A Crônica e a vida (por Lindolfo Paoliello)

o coração do cronista é um sismógrafo a registrar abalos quase sempre antes que outros os percebam. [...]

Leio uma antiga entrevista de Rubem Braga em que ele afirmava que a crônica estava acabando no Brasil. Aqui, dois comentários. Foi uma entrevista telefônica, imagino que interrompendo algum afazer do cronista em casa, ocasionando uma natural vontade de responder logo para livrar-se do entrevistador. Acostumado a fazer e dar entrevistas, sei quando o entrevistado responde com convicção a uma pergunta e quando ele é induzido a concordar com o repórter, ou por habilidade deste, ou mesmo por um certo tédio. Acho que o que concorreu para a resposta foi o tédio do cronista:

A crônica está acabando no Brasil?

Acho que sim…

Imagino o entrevistado bocejando ao fazer seu comentário seguinte: “Os autores ficaram mais personalistas e fofoqueiros”.

Rubem Braga foi o maior cronista brasileiro. Nessa posição torna-se com certeza o melhor do mundo, já que não se tem notícia de outro país onde esse gênero literário tenha sido tão cultivado e se tenha aprimorado tanto, a ponto de um dos melhores escritores contemporâneos em língua portuguesa, isto é, o próprio Braga, ter-se dado o luxo de só escrever crônicas. Ele era muito bom. Sabia, como ninguém, dar a um fato banal a transcendência da poesia; está em Rubem Braga a fronteira entre a prosa brasileira clássica e a moderna, daí se observar em sua obra aquilo que, na arte renascentista, alguém chamou de “contenção da matéria” e que, aqui, eu chamaria de “contenção do verbo”. A proporção, o equilíbrio, a simplicidade fazem de Rubem Braga, efetivamente, um grande escritor, um excelente cronista. Mas…

Mas prefiro atribuir ao tédio do cronista e não a uma observação, para valer, sobre aquele momento literário, sua aceitação de que a crônica brasileira estava morrendo.

Ocorre que o cronista é uma figura barroca, permanentemente ansioso de alcançar as estrelas e, no entanto, tragicamente preso ao chão. Gostaria de ser o poeta mais transcendente, mas seu compromisso com o seu tempo não lhe permite libertar-se de sua missão de porta-voz do cotidiano.
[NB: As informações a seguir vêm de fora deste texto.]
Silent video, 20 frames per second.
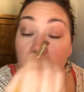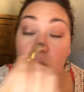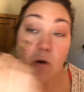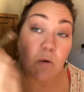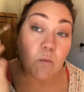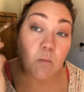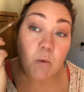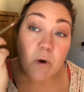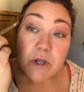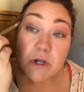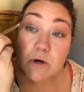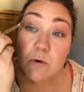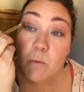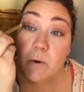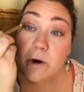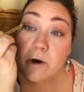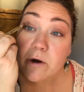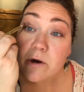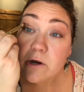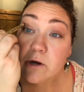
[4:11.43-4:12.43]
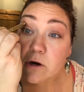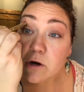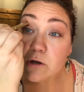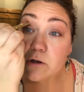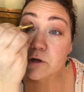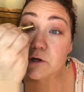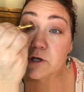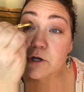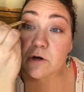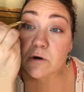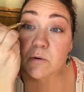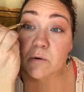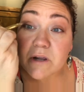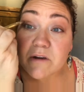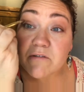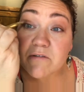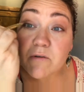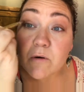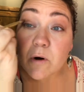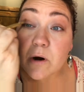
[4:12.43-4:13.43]
what you're wearing or look you're going
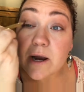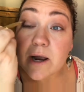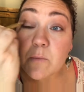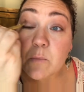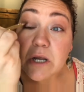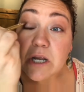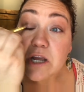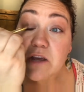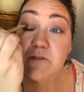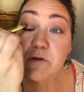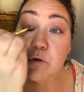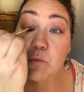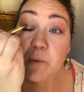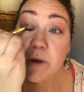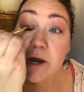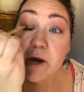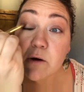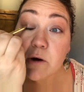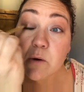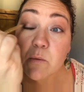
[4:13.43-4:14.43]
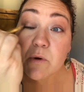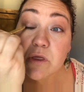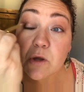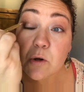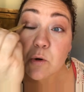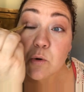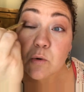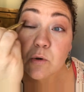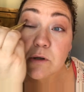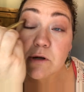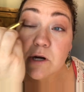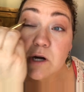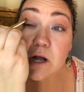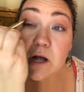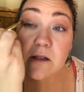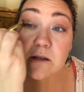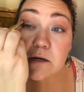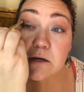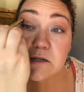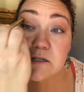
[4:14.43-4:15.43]
for. I mean, if you pair it with cooler
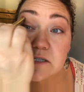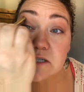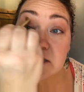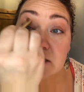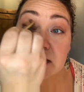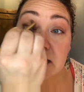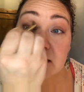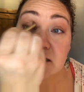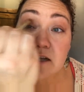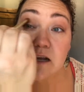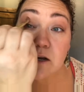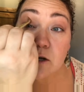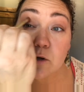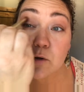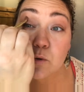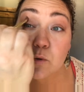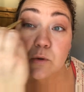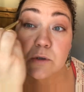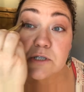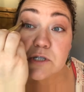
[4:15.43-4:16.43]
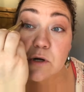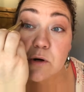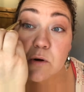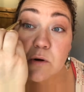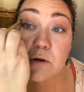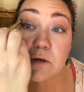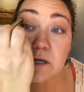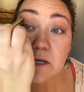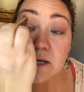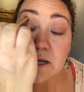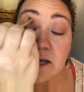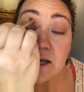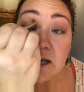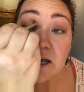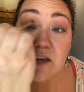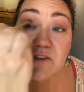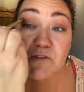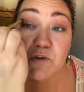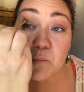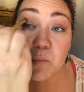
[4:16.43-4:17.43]
colors, it takes on a cool tone.
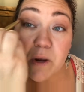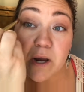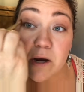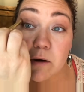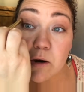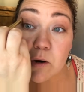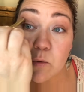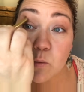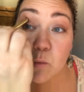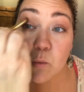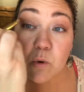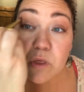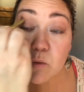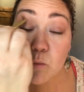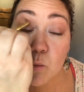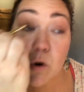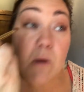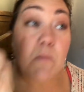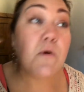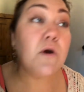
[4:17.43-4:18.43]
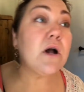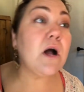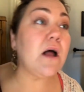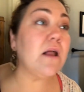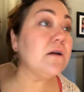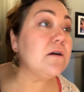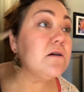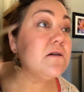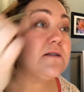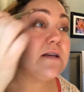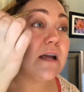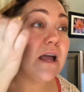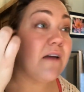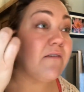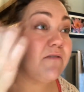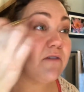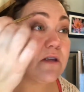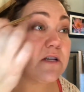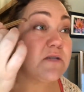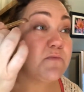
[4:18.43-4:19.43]
If you pair it with warmer colors, like I
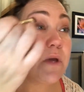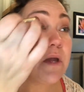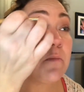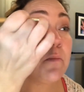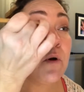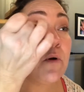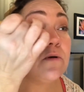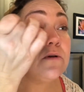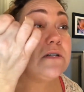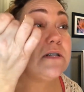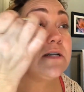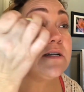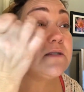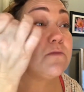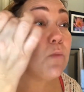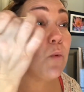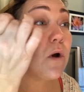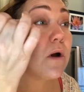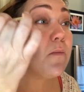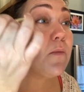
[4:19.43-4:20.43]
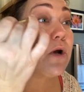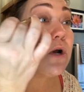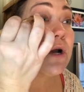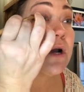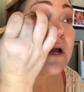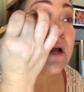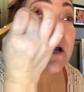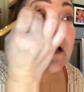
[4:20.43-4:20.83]
feel this Pink Posy is warmer,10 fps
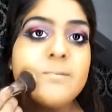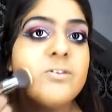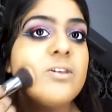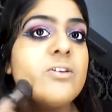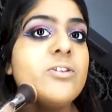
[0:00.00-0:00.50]

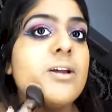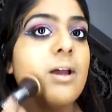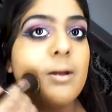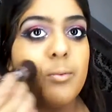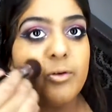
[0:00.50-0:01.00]
such an
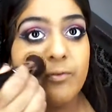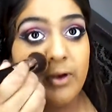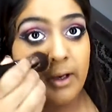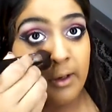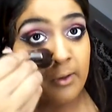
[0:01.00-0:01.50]
airbrush
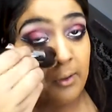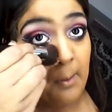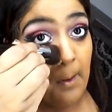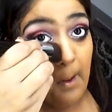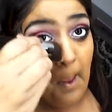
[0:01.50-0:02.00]
finish.
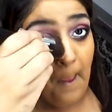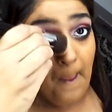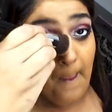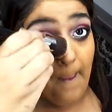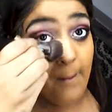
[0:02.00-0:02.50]

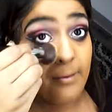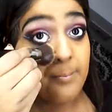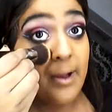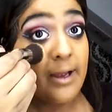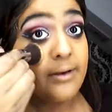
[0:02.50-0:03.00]
It's
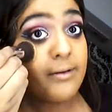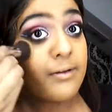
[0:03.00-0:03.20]
mad.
Sendo assim, a crônica retrata o tempo, e o coração do cronista é um sismógrafo a registrar abalos quase sempre antes que outros os percebam.

A crônica não está morrendo, os tempos líricos é que se foram. O próprio Braga, ao comentar naquela entrevista a reedição de A Cidade e a Roça, sob o novo título de O Verão e as Mulheres, afirma: “essas crônicas são conversas douradas dos anos 50”.
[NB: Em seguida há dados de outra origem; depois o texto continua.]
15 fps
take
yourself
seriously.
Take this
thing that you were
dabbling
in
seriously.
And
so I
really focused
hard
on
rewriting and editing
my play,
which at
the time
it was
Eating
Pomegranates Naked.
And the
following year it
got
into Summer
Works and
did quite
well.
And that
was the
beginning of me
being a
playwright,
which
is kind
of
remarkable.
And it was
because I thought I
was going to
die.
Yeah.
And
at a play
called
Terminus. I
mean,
Como os tempos já não são dourados, adapta-se a eles a crônica. Affonso Romano de Sant’Anna disse-me certa vez que achava inconcebível pegar-se um livro de crônicas e não se conseguir saber em que ano e em que lugar o cronista escrevia. E complementou: “Um fato, quando abordado por um cronista, já deve vir com a voltagem muito maior do que quando era simples notícia”.
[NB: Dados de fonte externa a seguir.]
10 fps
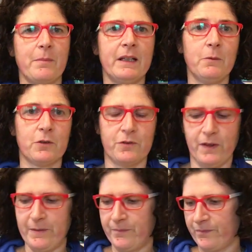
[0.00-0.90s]
But it was
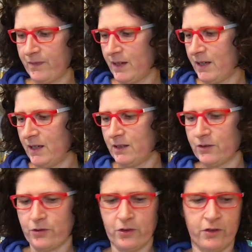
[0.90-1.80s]
fun.
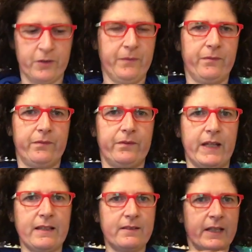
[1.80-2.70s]
So
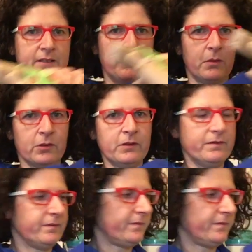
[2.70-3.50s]
that's Daisy Blue.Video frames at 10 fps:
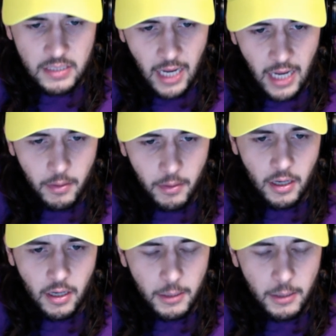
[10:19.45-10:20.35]
Cam
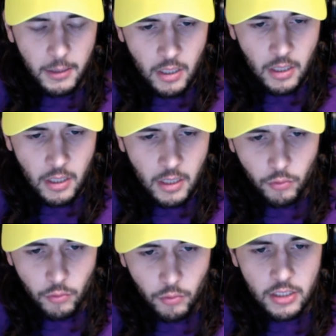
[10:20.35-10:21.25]
uh,
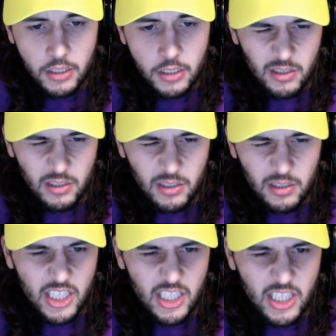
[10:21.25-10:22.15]

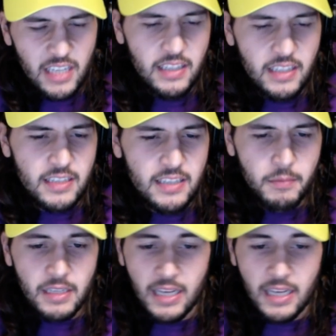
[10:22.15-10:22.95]
Serigne, I think is his name is.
“Reação íntima ante o espetáculo da vida”, a crônica é isso aí, e assim são os cronistas. Fica o dilema entre a transcendência e o circunstante. E eu, que escrevi livros nos quais alguém descobriu “um forte conteúdo lírico”, fico pensando onde fui buscar tanto lirismo. Que coisa complicada é a vida.


Lindolfo Paoliello é cronista, autor de O País das Gambiarras, Nosso Alegre Gurufim e A Rebelião das Mal-Amadas.